(ASSIGNED TASK) Exclude all pictures, then restate the entries below word for word.

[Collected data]
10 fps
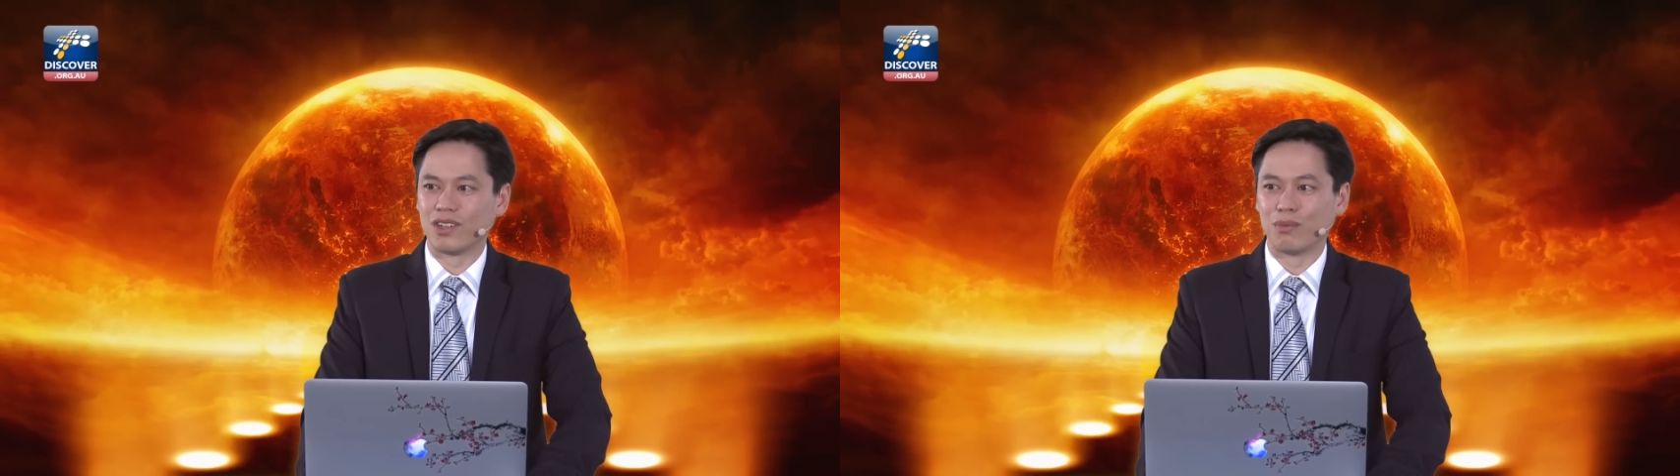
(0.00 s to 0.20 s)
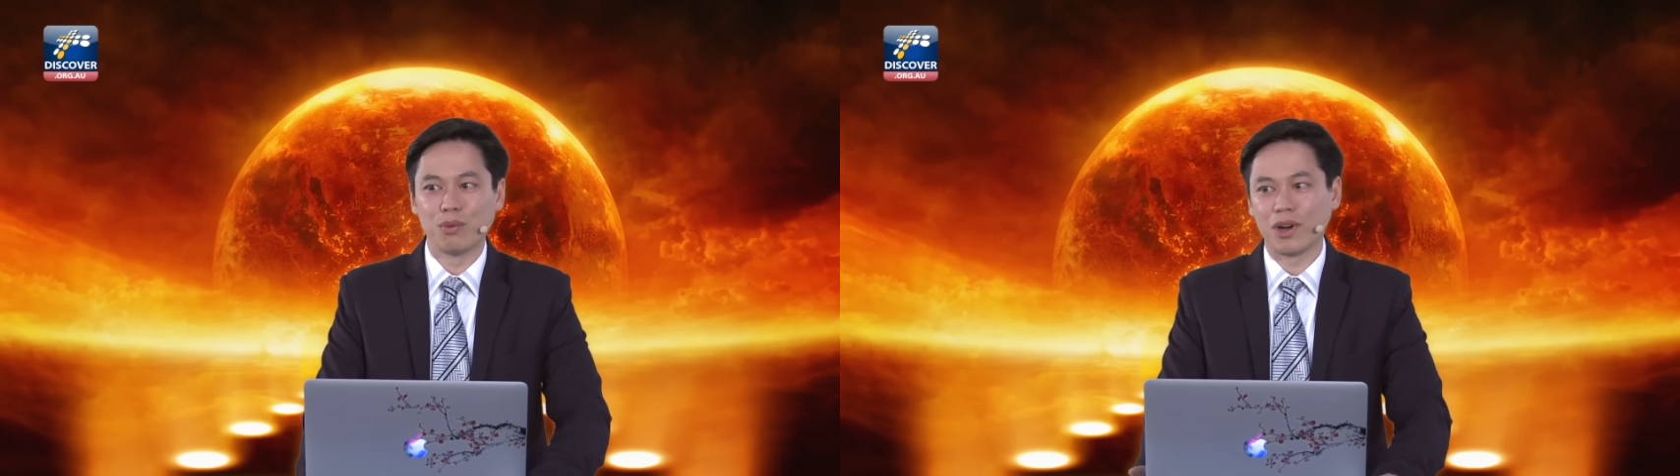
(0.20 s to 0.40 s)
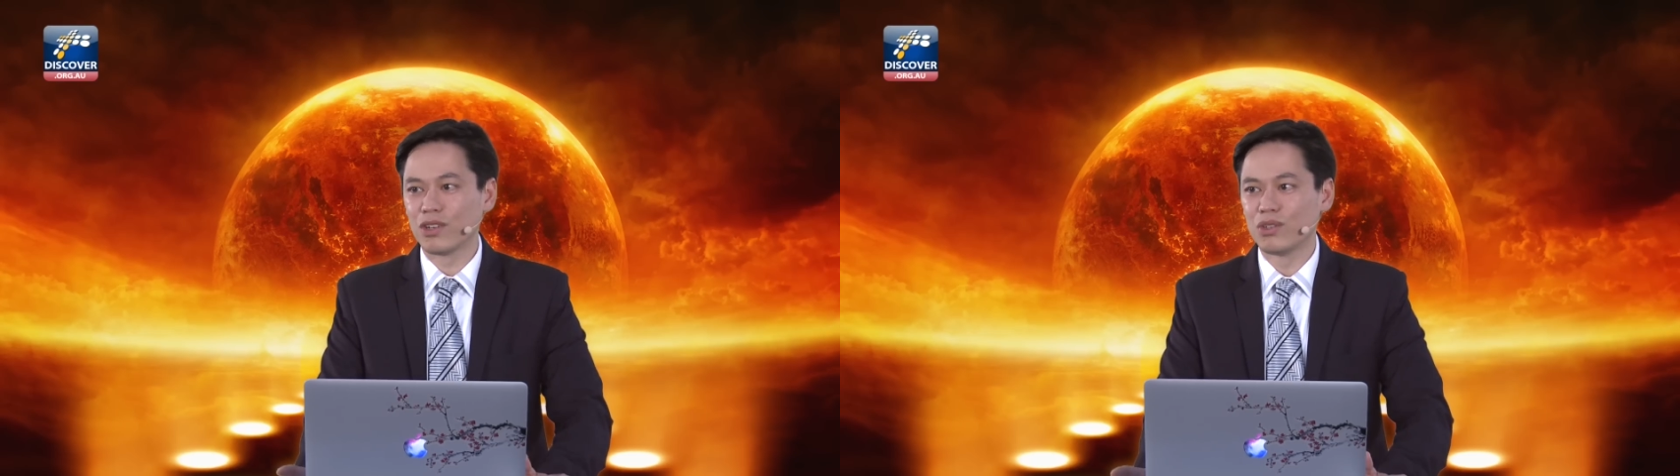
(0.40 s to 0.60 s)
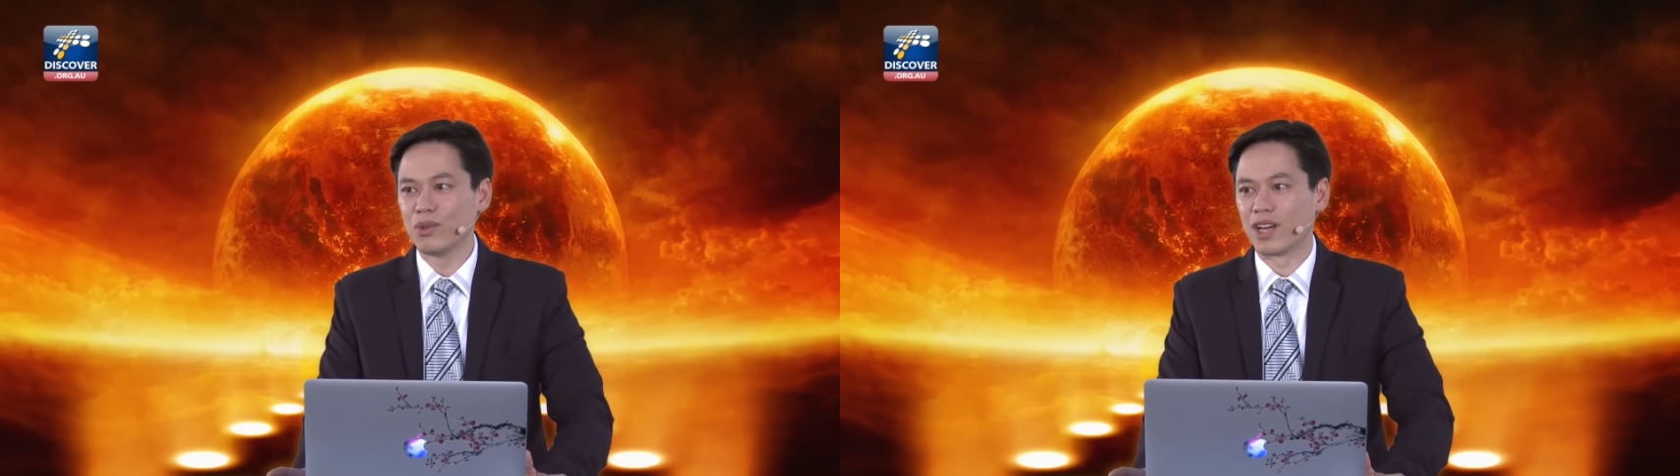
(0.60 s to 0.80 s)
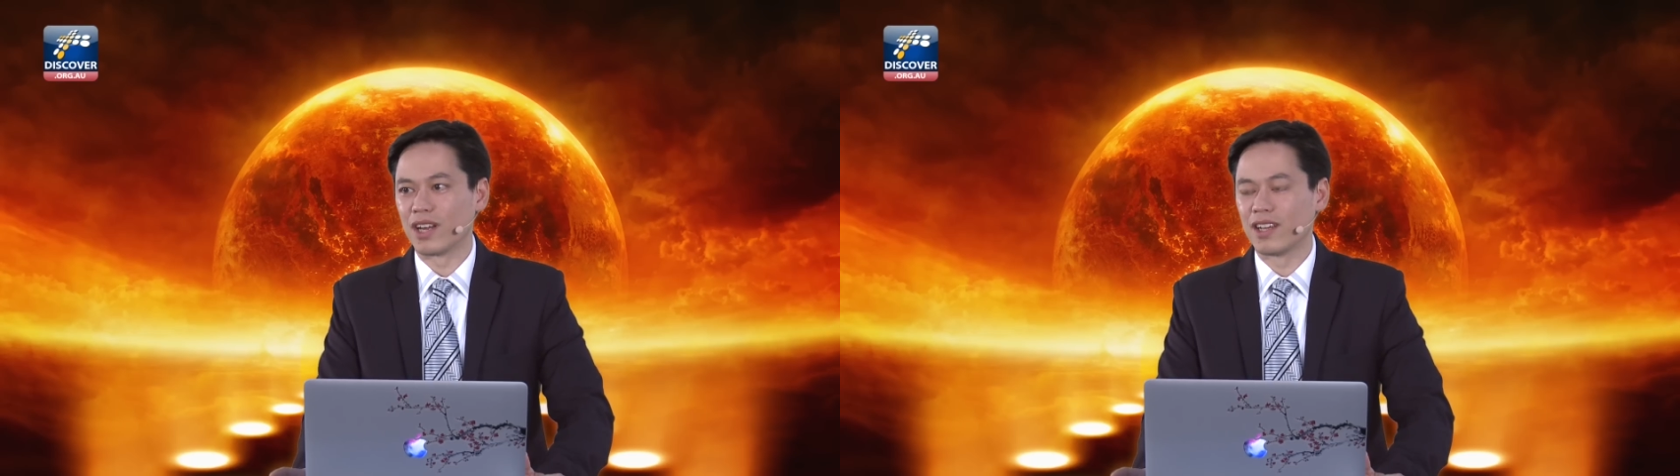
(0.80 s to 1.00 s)
We want to
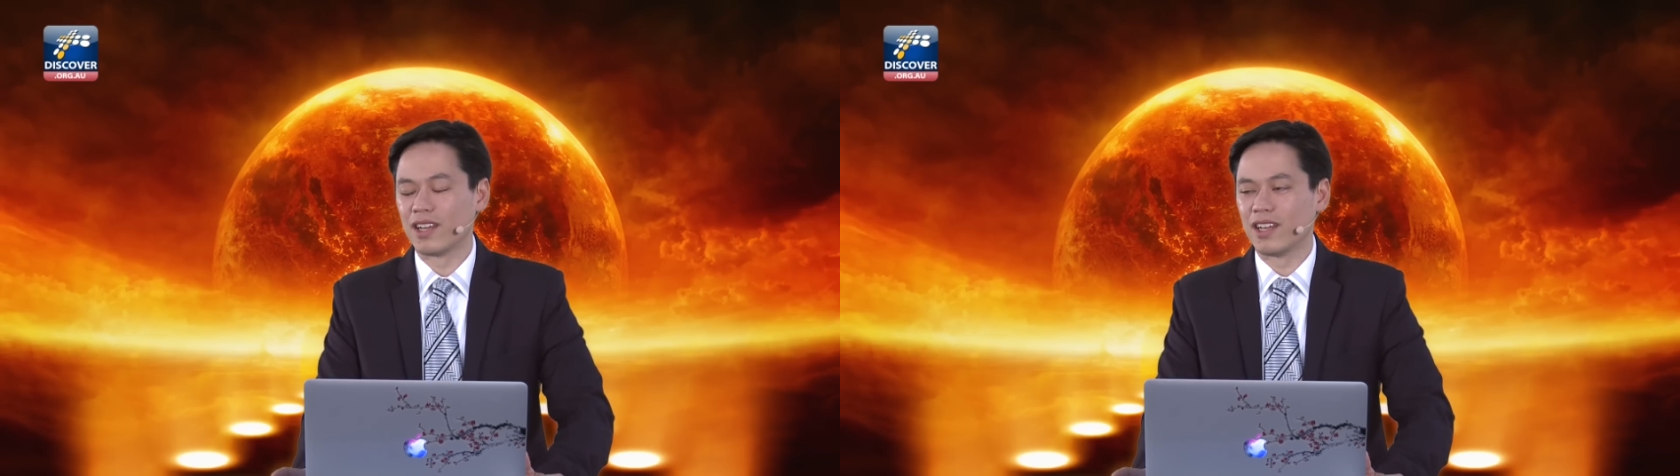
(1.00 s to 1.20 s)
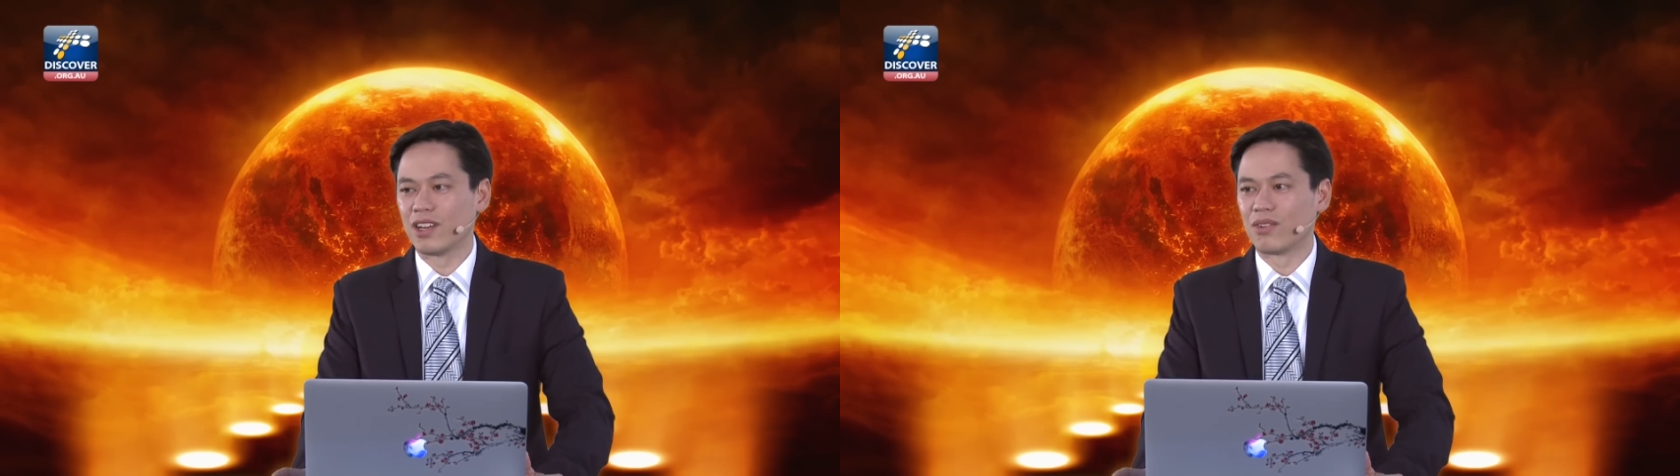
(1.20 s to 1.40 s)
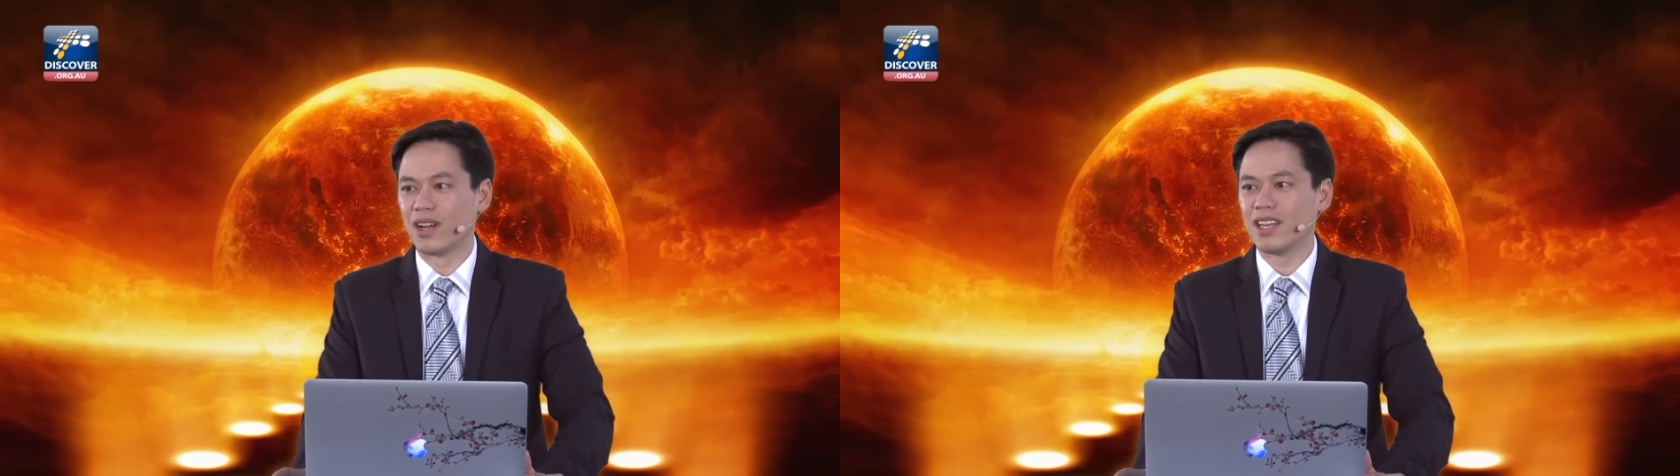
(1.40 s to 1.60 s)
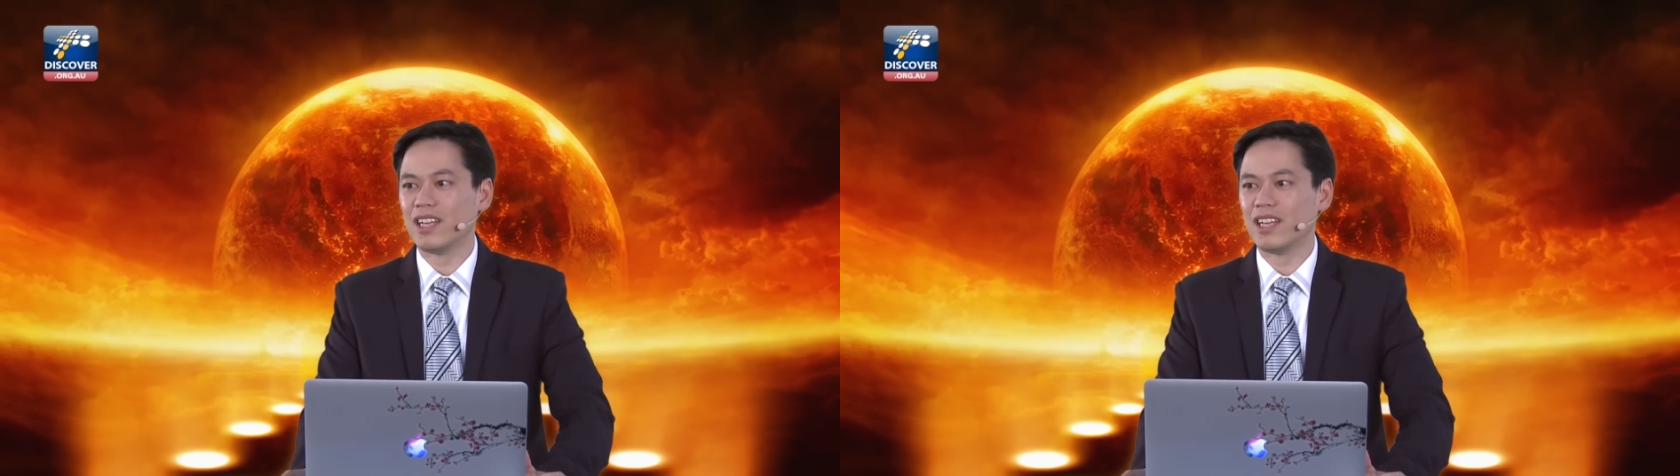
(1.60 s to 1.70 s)
do that right?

(SOLVED EXERCISE)
10 fps
(0.00 s to 0.20 s)
(0.20 s to 0.40 s)
(0.40 s to 0.60 s)
(0.60 s to 0.80 s)
(0.80 s to 1.00 s)
We want to
(1.00 s to 1.20 s)
(1.20 s to 1.40 s)
(1.40 s to 1.60 s)
(1.60 s to 1.70 s)
do that right?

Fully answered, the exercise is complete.